Can lipodiesel be far behind?
"Biodiesel made from plant stock or animal fat (or a combination of the two) will likely get a lot of attention in the coming year as a potential fuel alternative to the petroleum, gasoline and kerosene polluting the environment," reports Scientific American's 60-Second Science blog.

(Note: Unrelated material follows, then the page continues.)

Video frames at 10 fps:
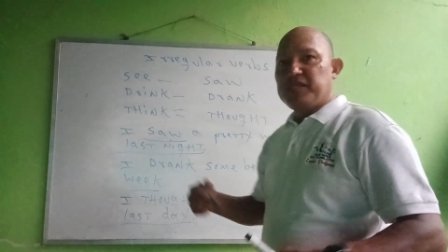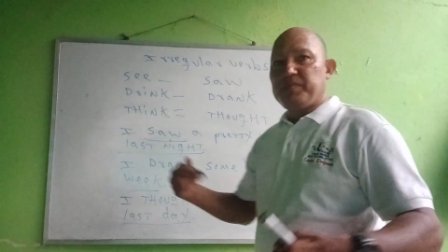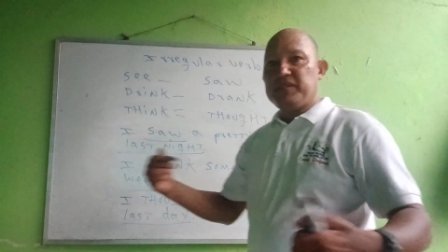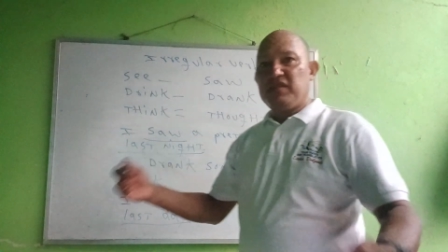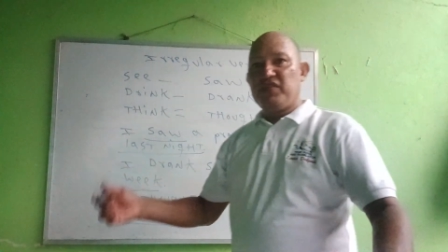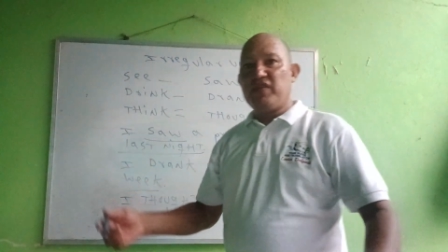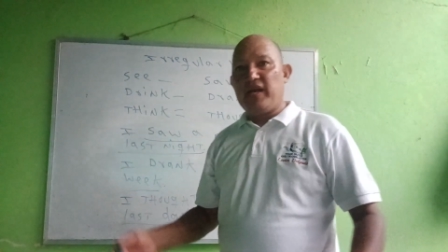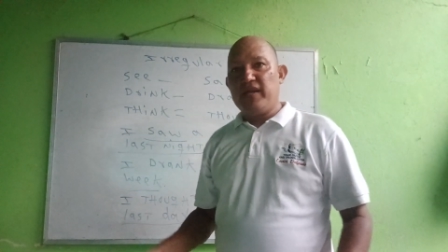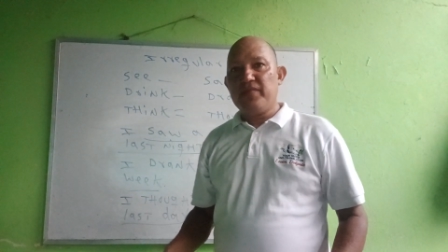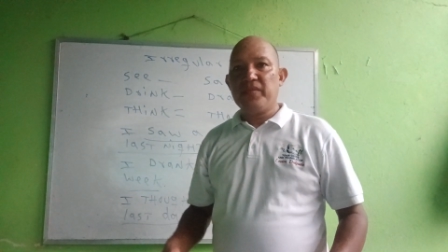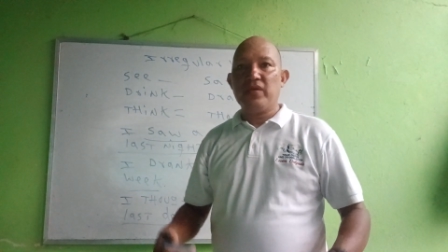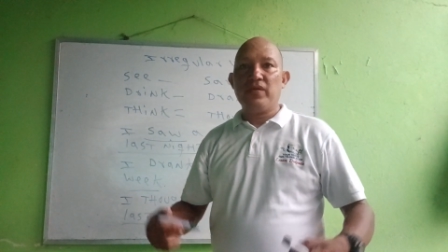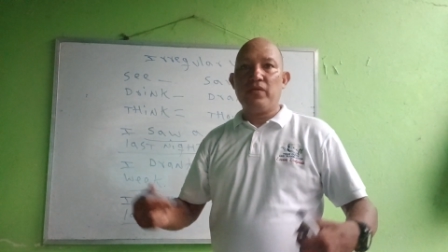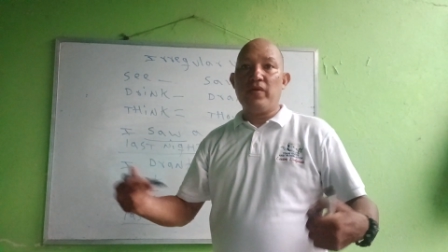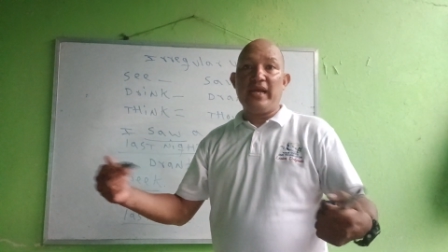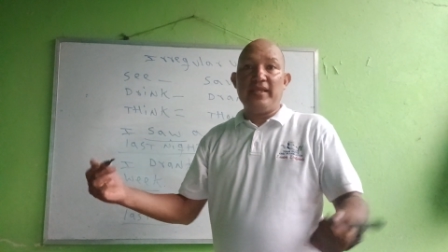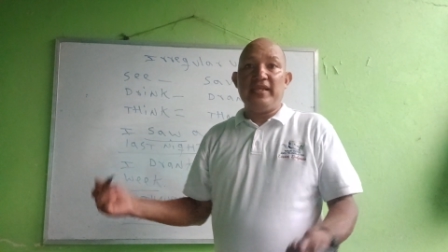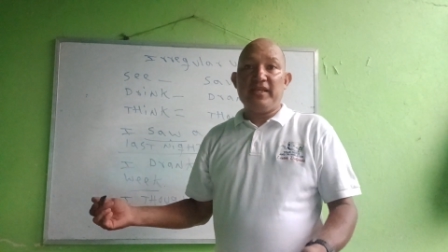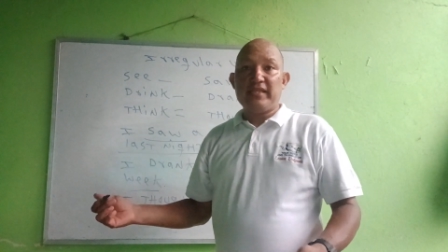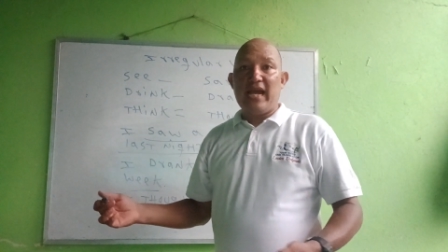specifying when I
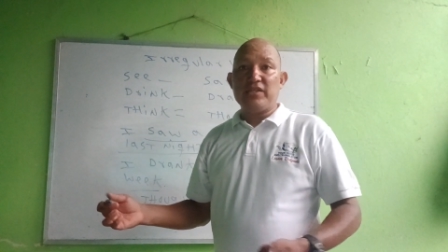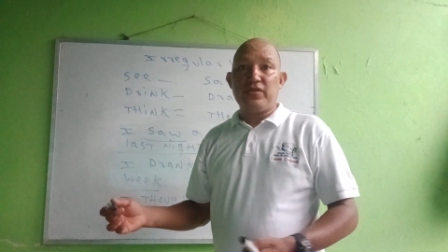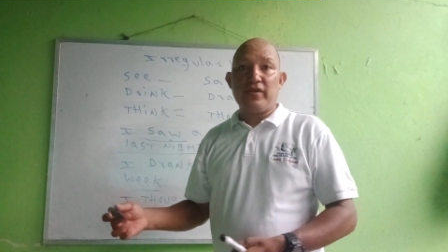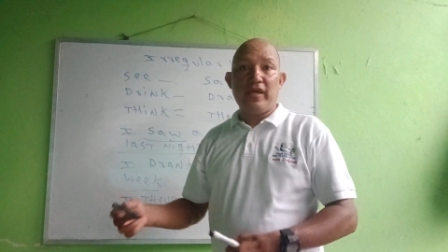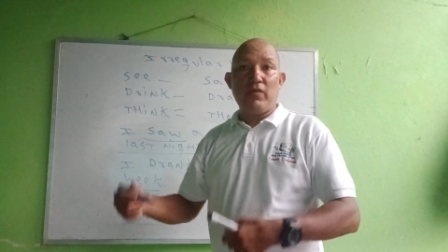did this action, okay?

There's a legal glitch, having to do with laws governing the disposal of medical waste. But looked at from an economic perspective, does turning human fat into fuel make sense? Blogger Gar Smith thinks so. In his essay "Tapping the Fat of the Land," he calculates that "Americans are hauling around (at minimum) the fat-equivalent of 2.92 million barrels of oil on their bodies." Add this to the fact that liposuction is the nation's "most popular cosmetic surgery (455,000 procedures in 2006 alone)," and he predicts the day will come when "patriotic Americans can boost their health and the nation's oil reserves by making voluntary donations to a Federal Liposuction Aggregation Bureau. FLAB's slogan could be: 'A waist is a terrible thing to waste.' "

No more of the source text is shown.